Reproduce the data that follows character for character, but omit its pictures.

Stored data
---
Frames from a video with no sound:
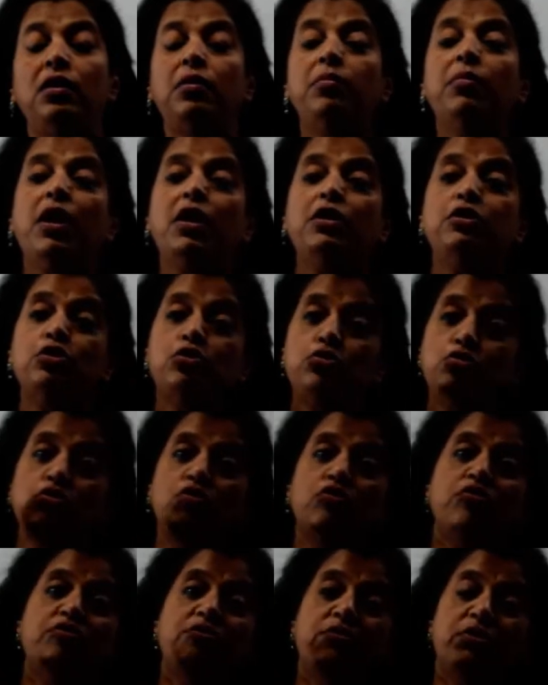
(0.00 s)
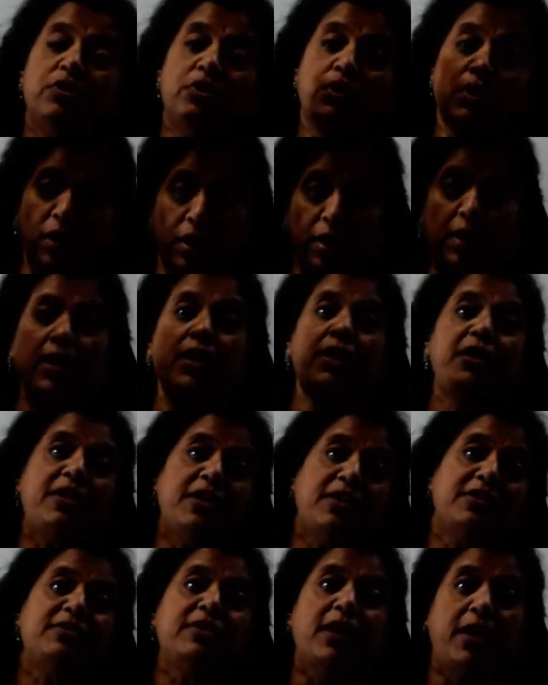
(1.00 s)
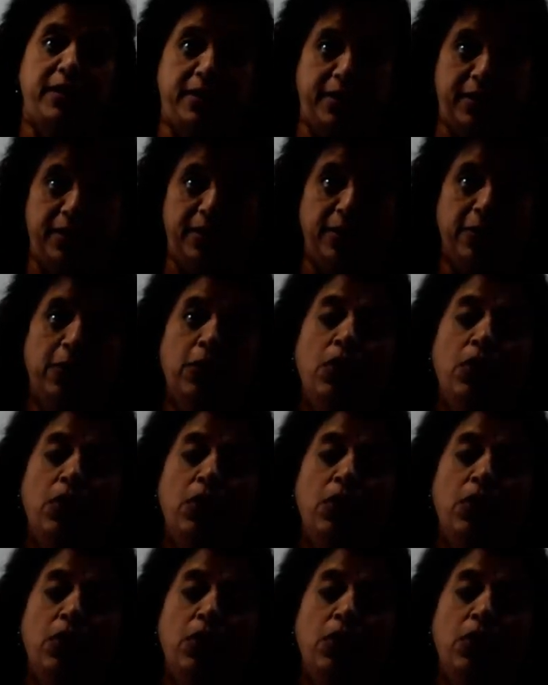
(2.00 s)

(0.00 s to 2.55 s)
Imagine, so earlier it has started.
---
> [Result for this exercise]
Frames from a video with no sound:
(0.00 s)
(1.00 s)
(2.00 s)

(0.00 s to 2.55 s)
Imagine, so earlier it has started.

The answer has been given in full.